老太太气的鼻子都要歪了,指着杨淑荷脸的手都在微微颤抖。
嘿。
杨淑荷就纳了闷了。
“我吃我自己买的包子,就叫狠心了?你孙子又不是我孙子,他想吃包子关我啥事啊!”
温南州应和的点头,还道:“等公交车的时候,旁边就有国营饭店,那个香味比我们吃的包子香多了,也没见你给你孙子买啊!”
不就是心疼钱,又心疼孙子。
所以想用别人的钱,来疼自己孙子呗。
哪里来的这么好的事情?
温南州就纳闷了,“这公交车上那么多人,也不是只有我们吃东西,你怎么不问别人要?”
她伸手一指前头啃着肉包的售票员,“售票员吃的也是肉包,你咋不问她要?”
这话一出来,售票员下意识的怒瞪过去。
老太太顿时打了一个冷颤。
“我……”
楚珍珠咳了个半死,颤颤巍巍的举起手。
“就得我们好说话,能白拿个包子!”
那可不就这点子原因了吗?
‘噗嗤’一声,不知道是谁笑出了声。
楚珍珠扭头一看,是身边坐着的男人。
“你笑个屁。

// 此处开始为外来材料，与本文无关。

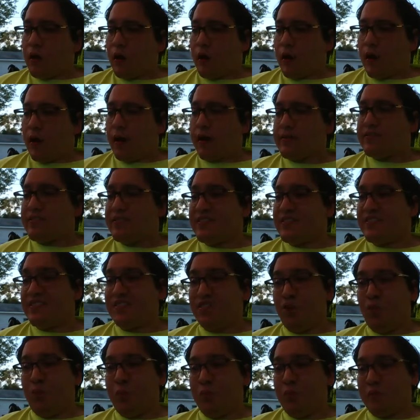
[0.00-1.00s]
on to
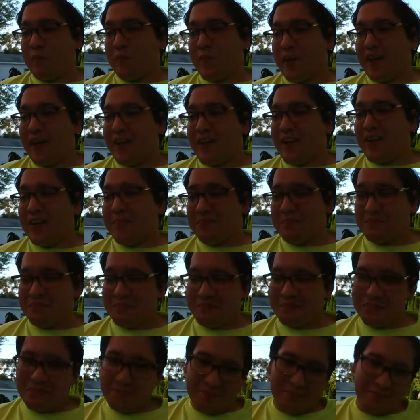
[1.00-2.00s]
Superman.
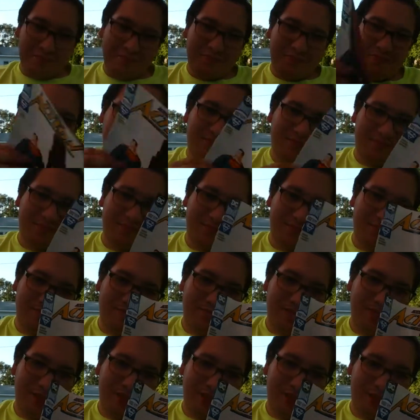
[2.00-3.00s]

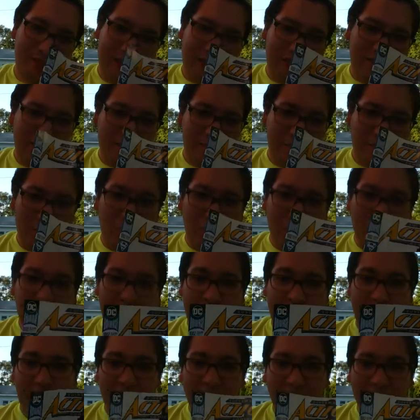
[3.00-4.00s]
Not the
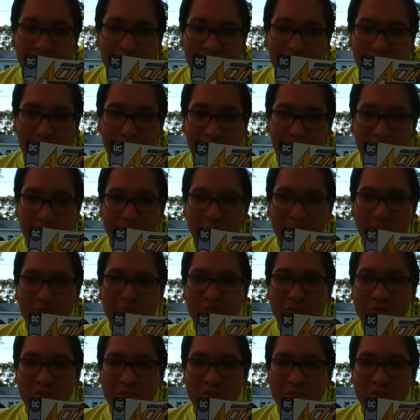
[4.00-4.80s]
movie, but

”
他笑不出来了。
傻眼的看着楚珍珠。
不是,这还带无差别攻击的啊?
哦不对,还是带点差别的。
至少没有攻击跟她一块的两个女人。
男人扭头,气乐了。
老太太讷讷两句,愣是说不出什么话来。
因为,都让她们给说中了啊!
她就是这么想的。
老太太不知道要怎么办才好了。
进也不是退也不是。
售货员轻斥:“还不坐回去?等会摔了我们可不负责的!”
有这句话,老太太就跟得了什么大赦似的,急忙跑回自己座位上去了。
清早的,原本大家都有点困。
好嘛,看了这一场戏,倒是清醒了不少。
凑在一块叽叽喳喳。
“伸手就想吃白食啊?这老太太但凡说句拿钱或者粮票换都好啊,吃白食算怎么回事?”
“哎哟我也正想说呢,这可真不是这么做人的。”
“……”
说的老太太一脸阴沉,偏偏身边还有个熊孩子鬼哭狼嚎说要吃包子。